- [ABOUT THIS TASK]
Copy the entries below exactly. Images do not belong in the copy.

- [GIVEN DATA]
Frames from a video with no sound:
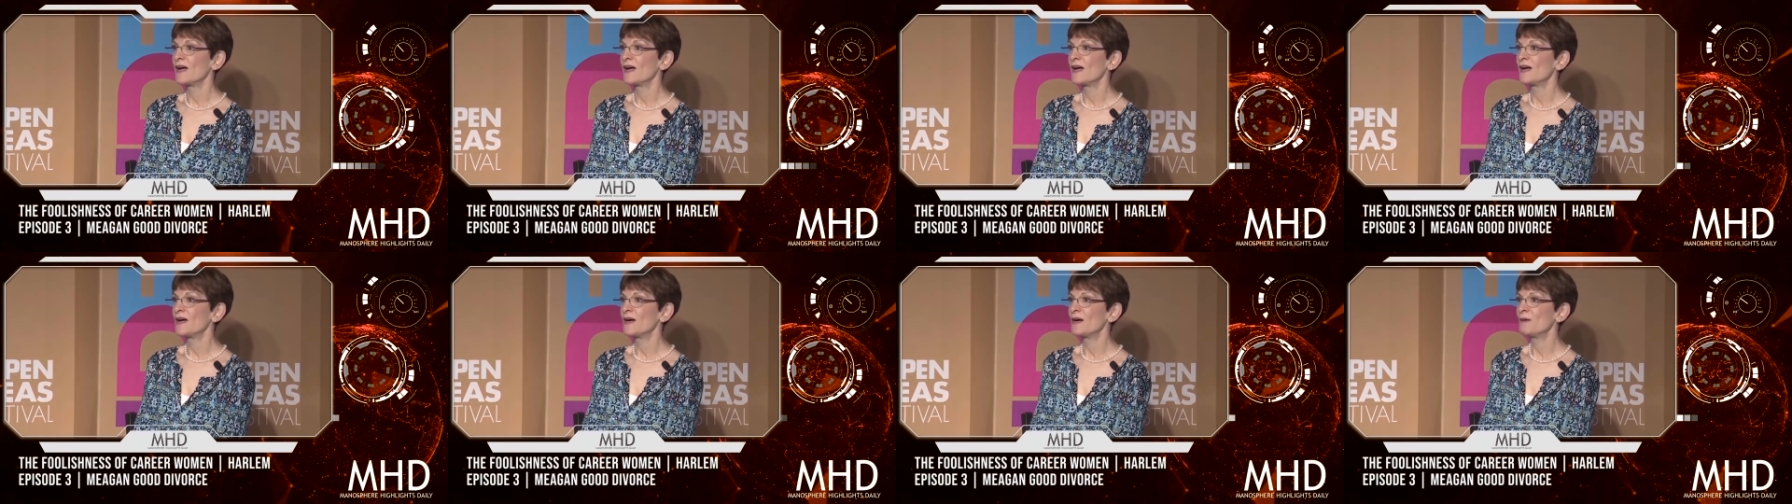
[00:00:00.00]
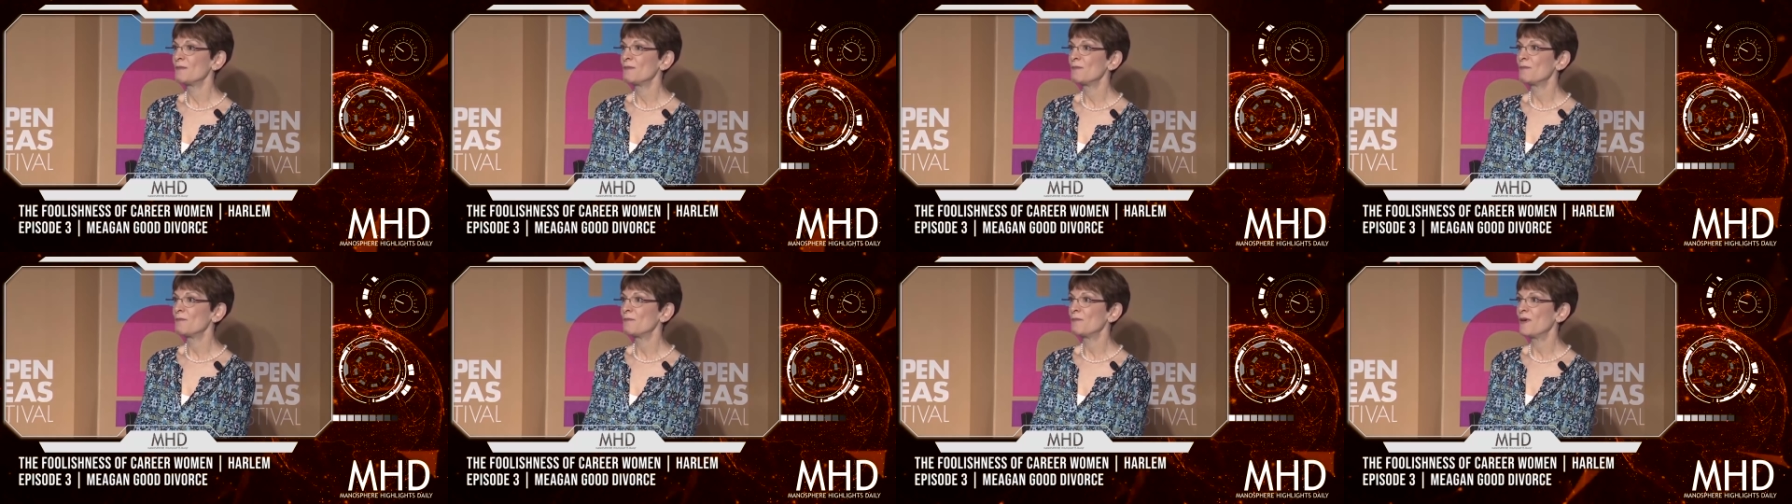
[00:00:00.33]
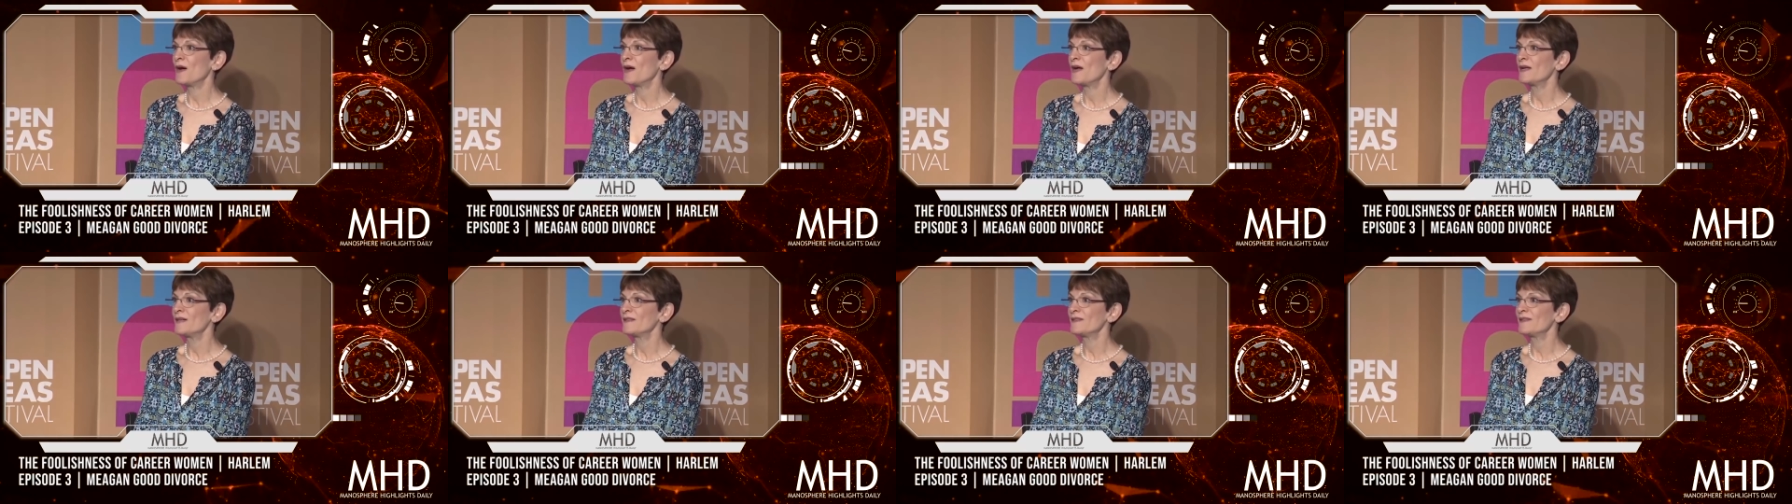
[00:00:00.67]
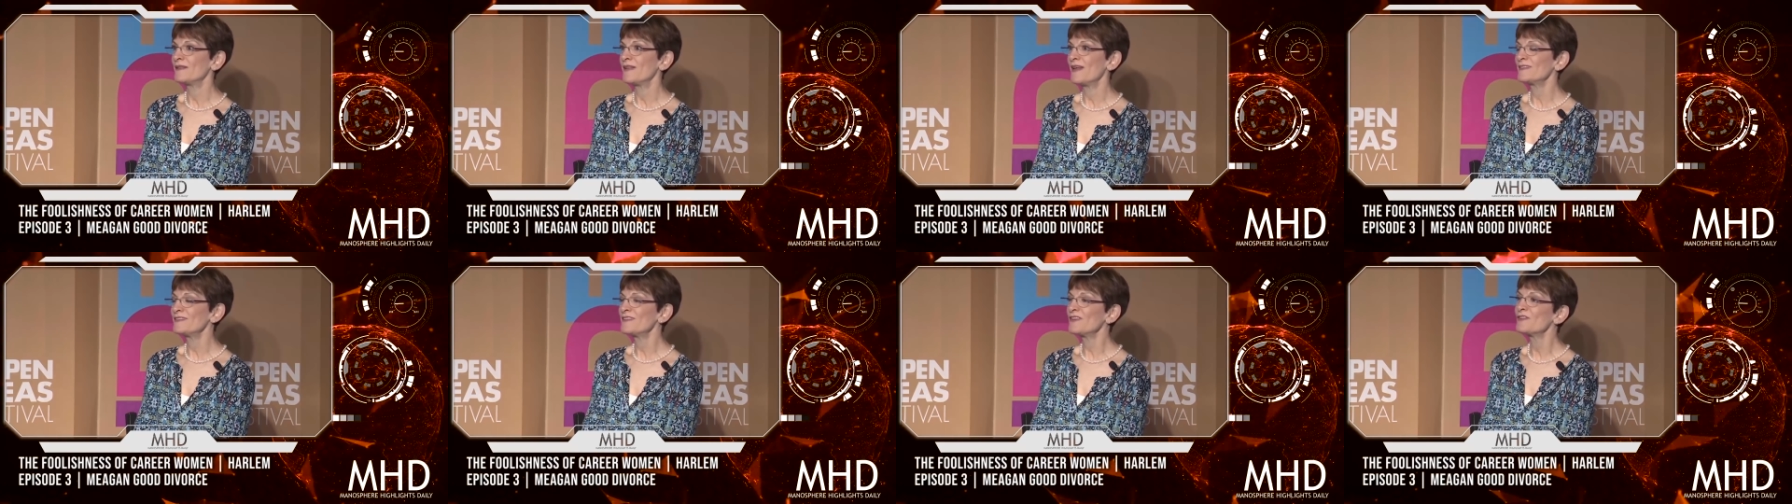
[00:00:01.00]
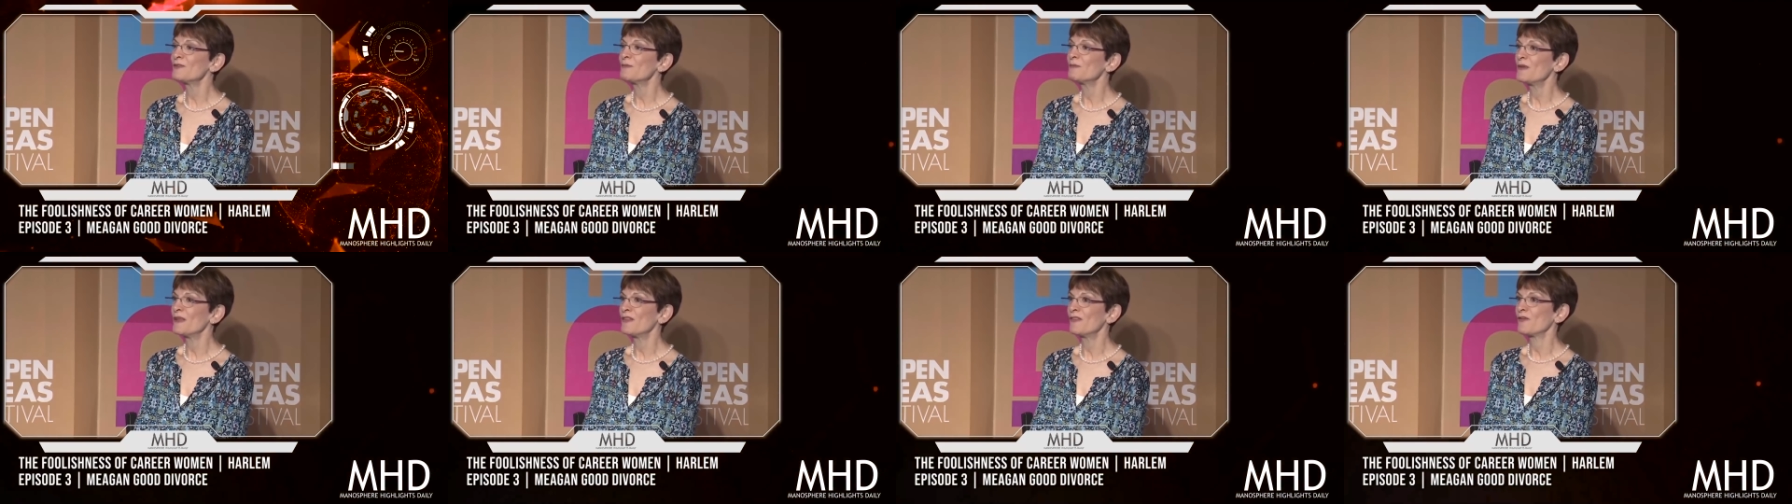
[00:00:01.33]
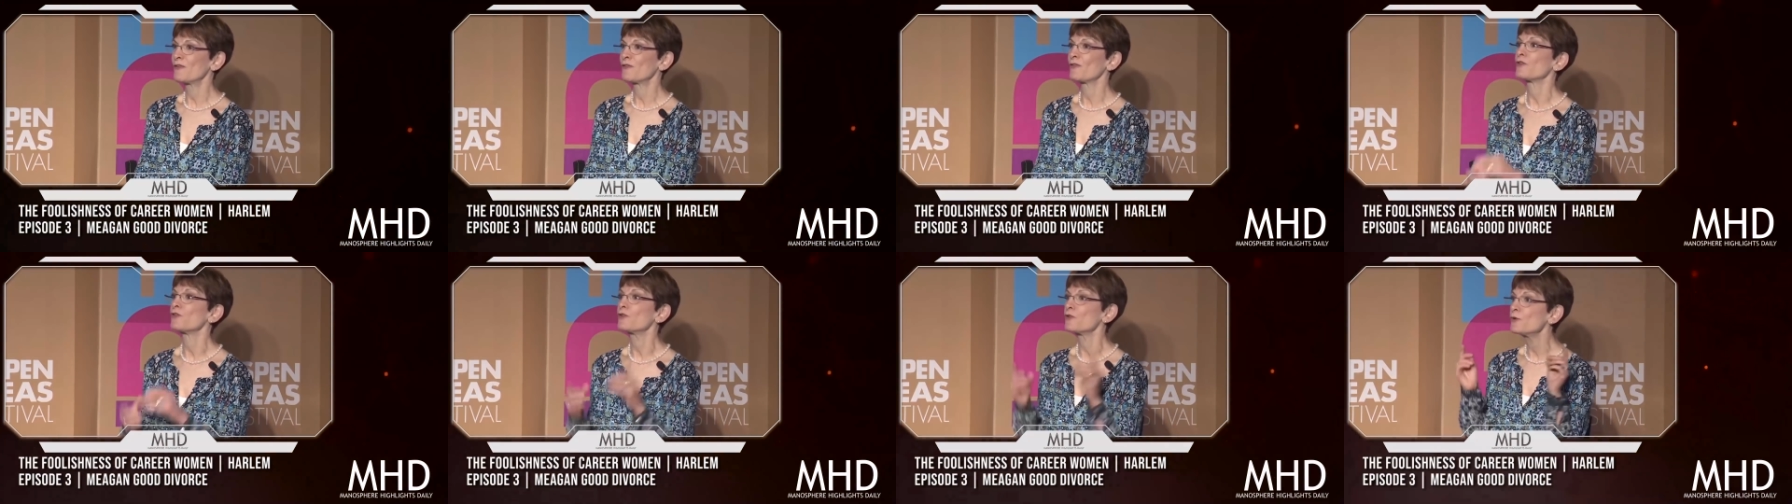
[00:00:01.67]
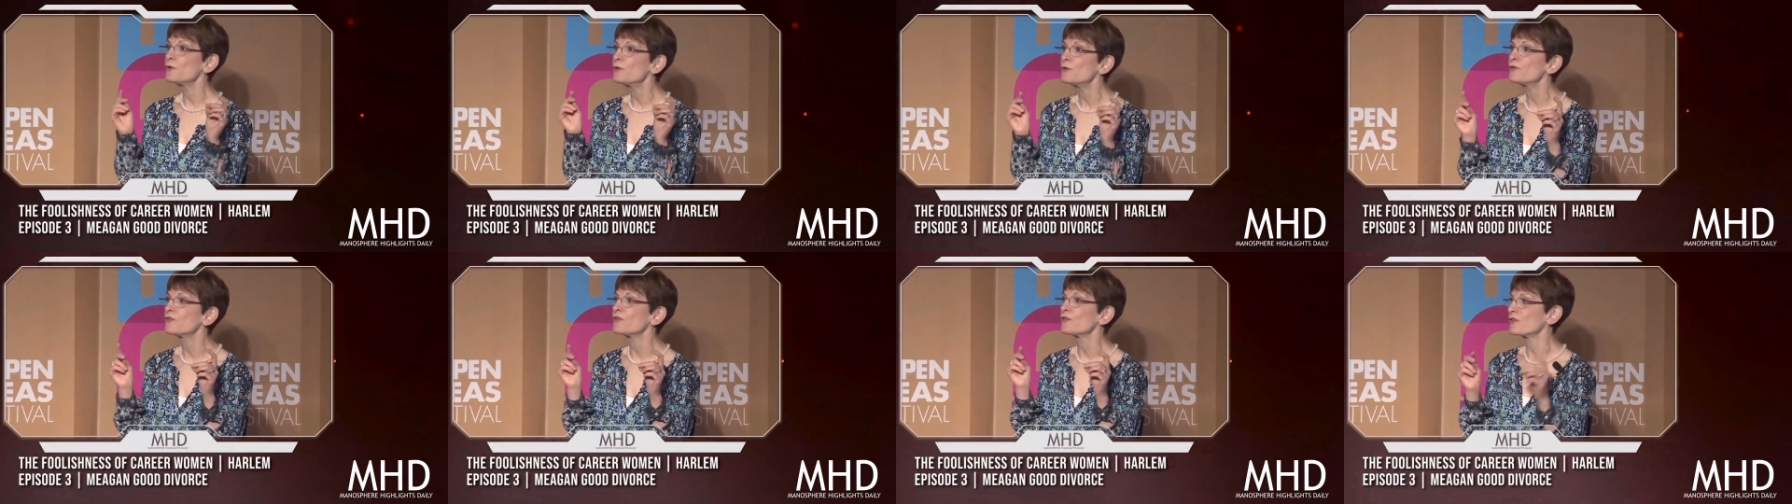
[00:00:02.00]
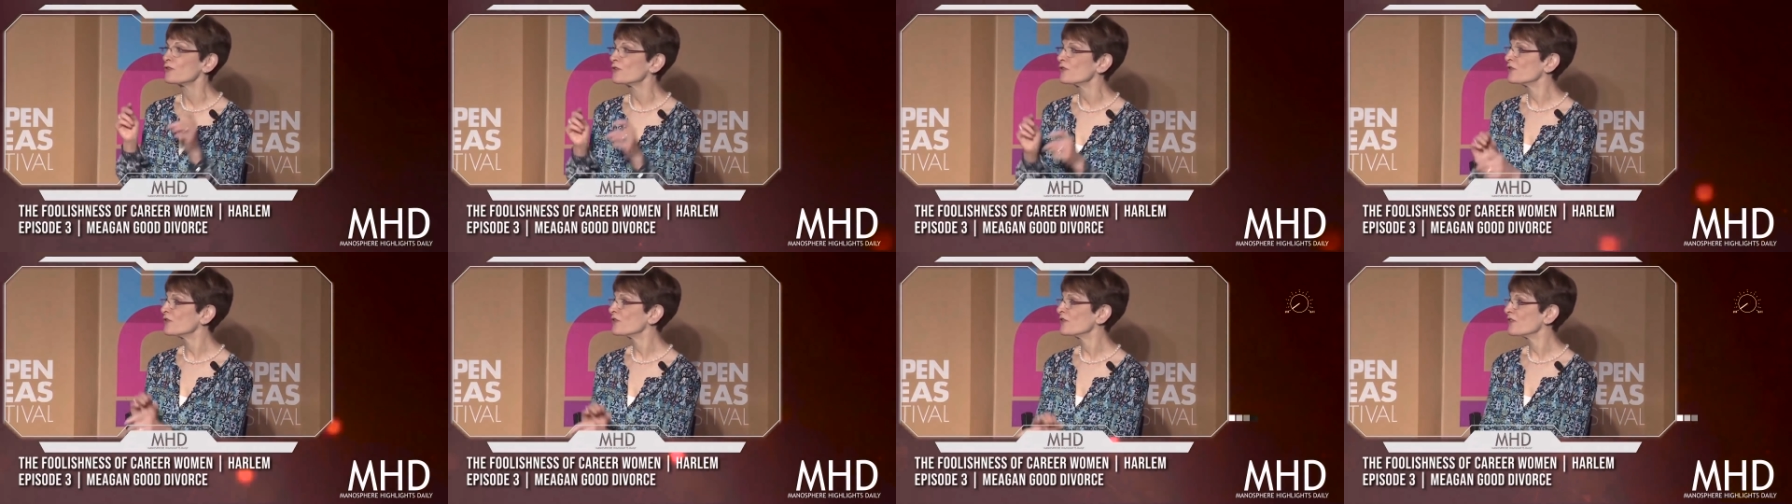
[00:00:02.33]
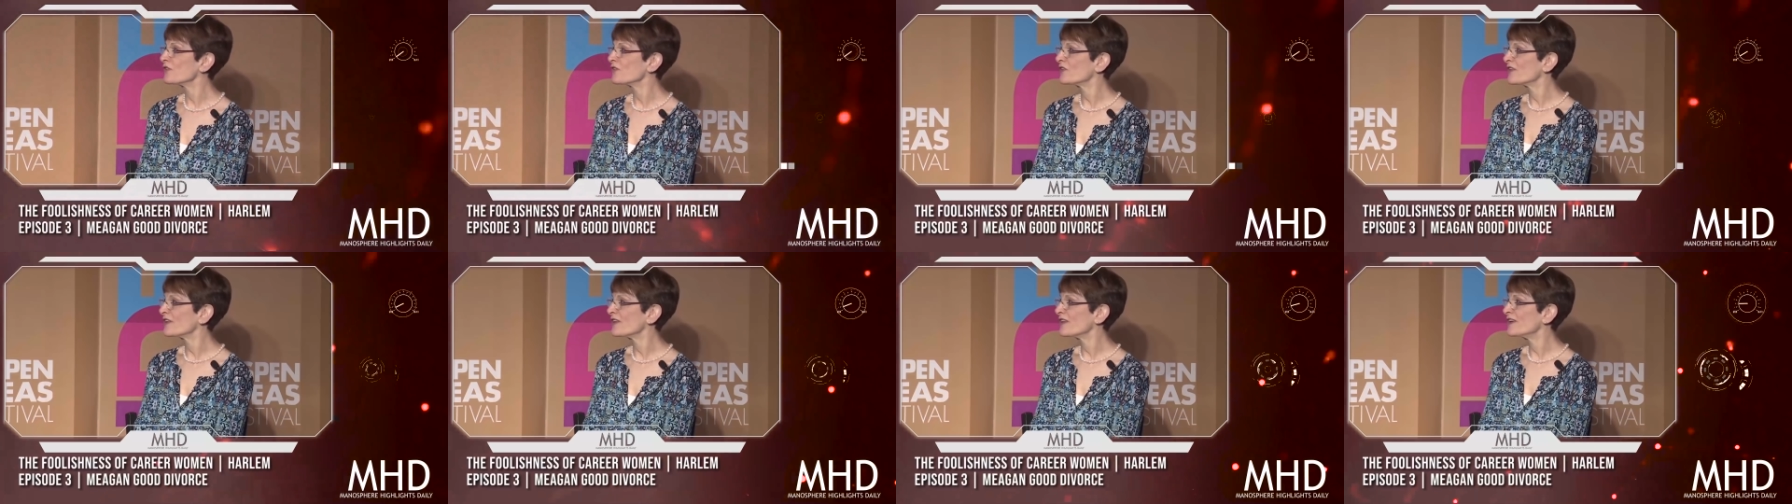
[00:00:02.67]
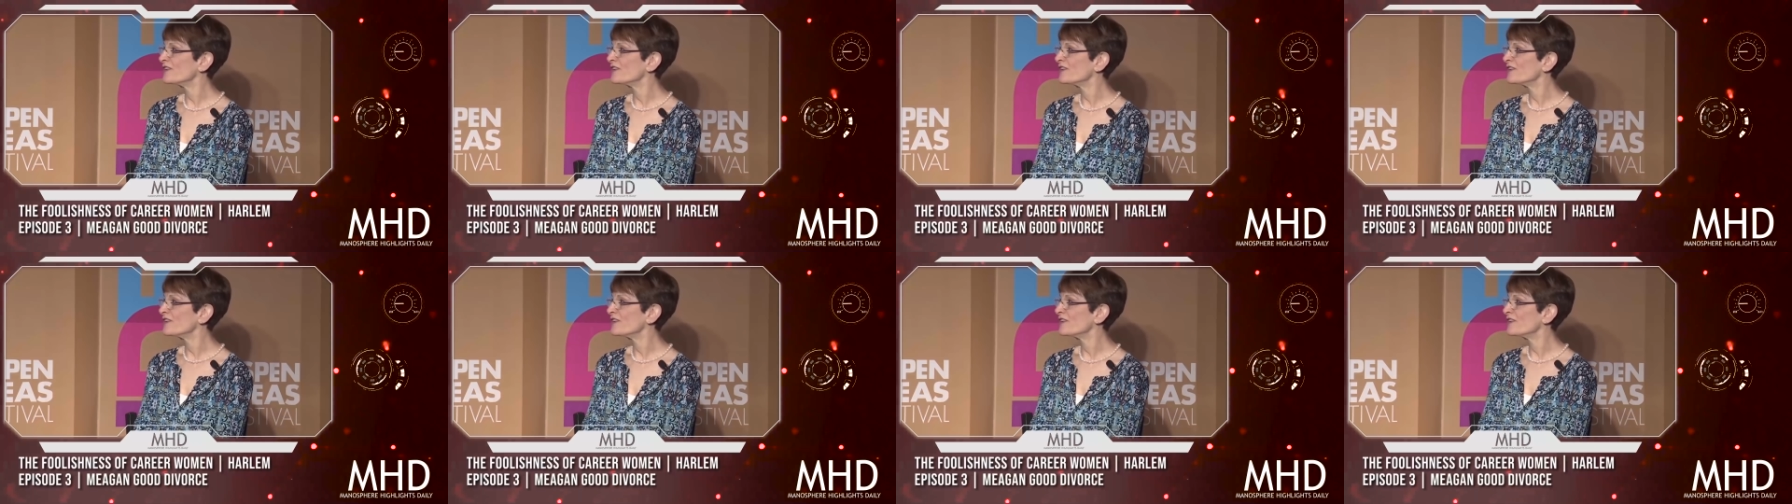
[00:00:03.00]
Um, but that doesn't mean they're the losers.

- [REPLY]
Frames from a video with no sound:
[00:00:00.00]
[00:00:00.33]
[00:00:00.67]
[00:00:01.00]
[00:00:01.33]
[00:00:01.67]
[00:00:02.00]
[00:00:02.33]
[00:00:02.67]
[00:00:03.00]
Um, but that doesn't mean they're the losers.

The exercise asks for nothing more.